Two major education organizations have recently released public opinion polls describing—after last year’s disruption by the COVID-19 pandemic—Americans’ opinions about public education in general and respondents’ views of their own communities’ public schools. It is fascinating to compare the sponsoring organizations’ interpretations of the meaning of the results they discovered.

Phi Delta Kappa International describes its mission: “Established in 1906, PDK International supports teachers and school leaders by strengthening their interest in the profession through the entire arc of their career.”  As an organization supporting public school educators, this year PDK probed how the pandemic affected parents’ attitudes and more broadly the opinions of adults in general toward public education.  PDK’s executive director Joshua Starr interprets the new poll results: “For 53 years, PDK has polled the American public on their attitudes toward the nation’s public schools…  (A)s we all know, the 2020-21 school year was anything but typical. So, we decided to take a different tack, setting aside our usual approach to the survey and… zeroing in on the questions that matter most right now: How have the public schools performed during the pandemic, and what are Americans’ main concerns about the coming 2021-22 school year? The results offer a rare glimmer of hope at a difficult time. Not only have the nation’s educators persevered through the hardest school year in memory, but according to our findings, most Americans—especially parents with children in the public schools—remain confident in their local schools’ ability to provide effective instruction and leadership.”

In contrast, several of Education Next‘s corporate reformers describe the new poll from the point of view of that publication. Education Next is edited by  Paul E. Peterson, the Henry Lee Shattuck Professor of Government and Director of the Program on Education Policy and Governance at Harvard University and a Senior Fellow at the Hoover Institution at Stanford University.  Peterson’s program, a pro-corporate reform think tank, is housed in the Harvard Kennedy Center and is separate from Harvard University’s department of education. Education Next is the house organ for Peterson’s program.

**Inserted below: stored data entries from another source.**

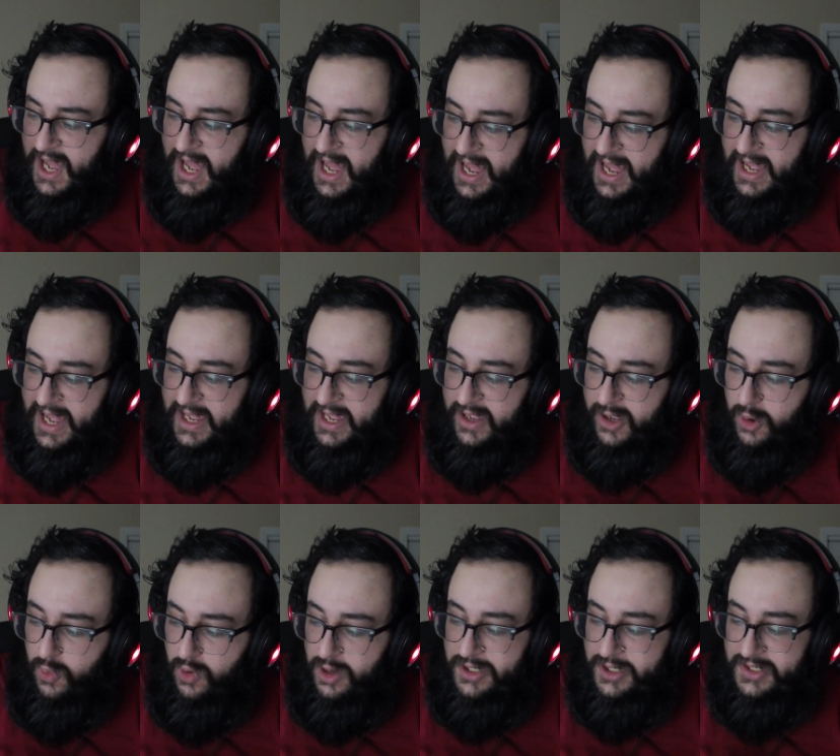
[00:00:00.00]
I
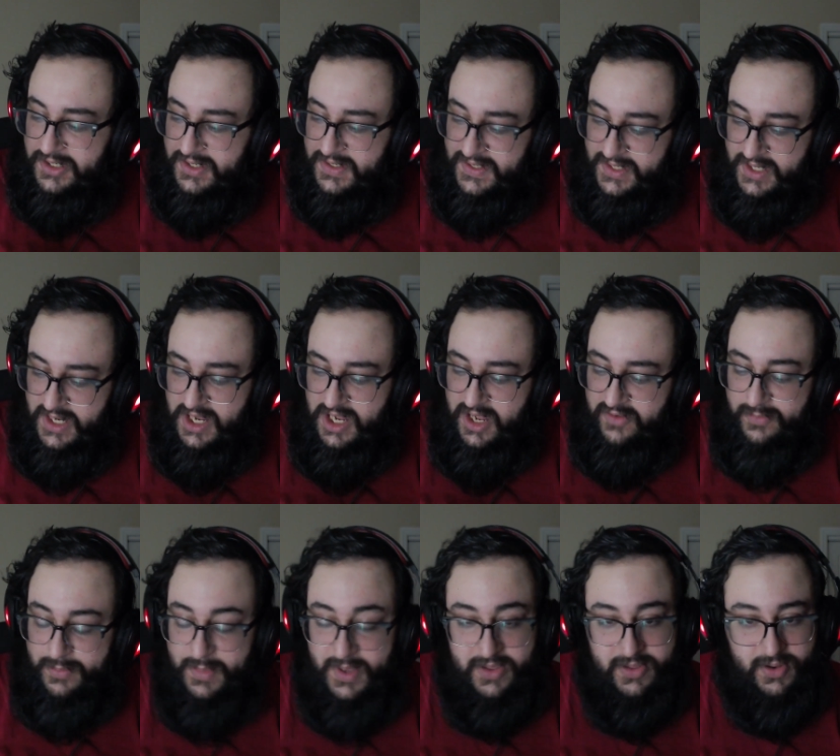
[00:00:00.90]
wanted to see
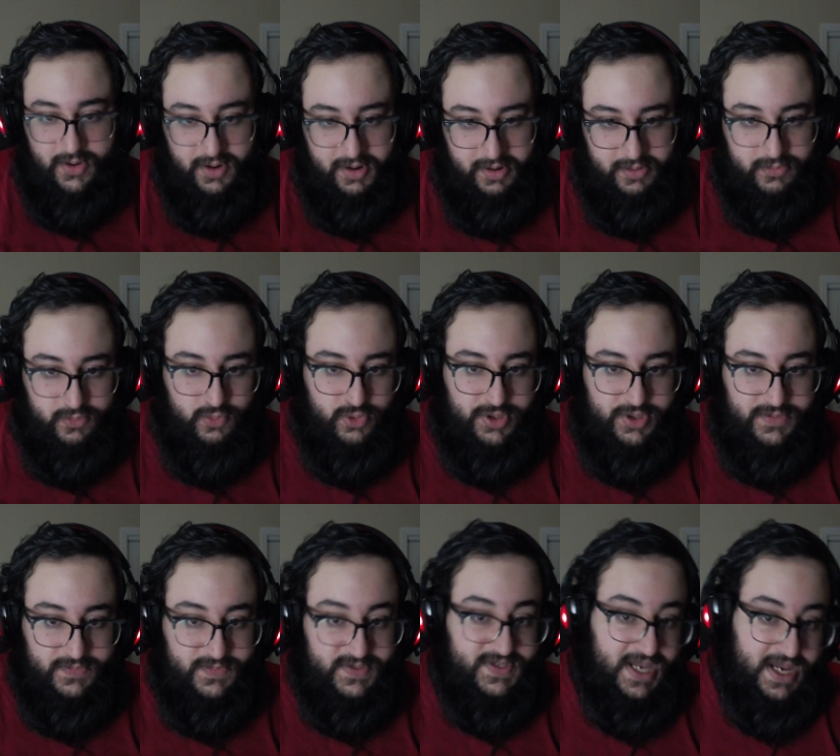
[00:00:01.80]
if Mithyard
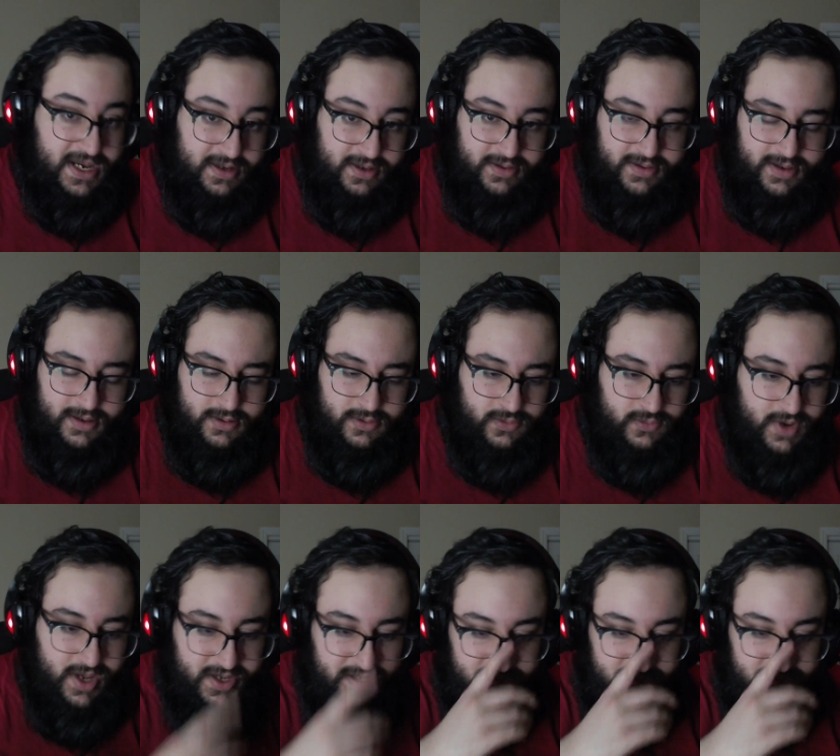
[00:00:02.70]
would say anything, right?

Here is the spin of Peterson and three colleagues as they describe the results of the new Education Next poll: “Calamities often disrupt the status quo… Yet not all such catastrophic events lead to an appetite for change… The 15th annual Education Next survey investigates how Americans are responding to the worst pandemic since 1919.  In the realm of education, a desire for sweeping reform might well be expected, given the pandemic’s particularly severe toll on K-12 schooling…  In the political sphere, expectations for large-scale innovation are running high…  Our survey results should temper expectations for major shifts in any political direction and post a warning to advocates of any stripe. At least when it comes to education policy, the U.S. public seems as determined to return to normalcy after Covid as it was after the flu pandemic a century ago… The shifts are not large enough to be statistically significant for some items: in-state tuition for immigrant children, higher salaries for teachers when the respondent is informed of current pay levels, testing students for accountability purposes, tax-credit scholarships, and merit pay.  On other items, such as preschool education, the survey does not include information on the state of opinion in both 2019 and 2021, but we find no evidence of a surge in demand for change and reform.  All in all, the public appears to be calling for a return to the status quo.”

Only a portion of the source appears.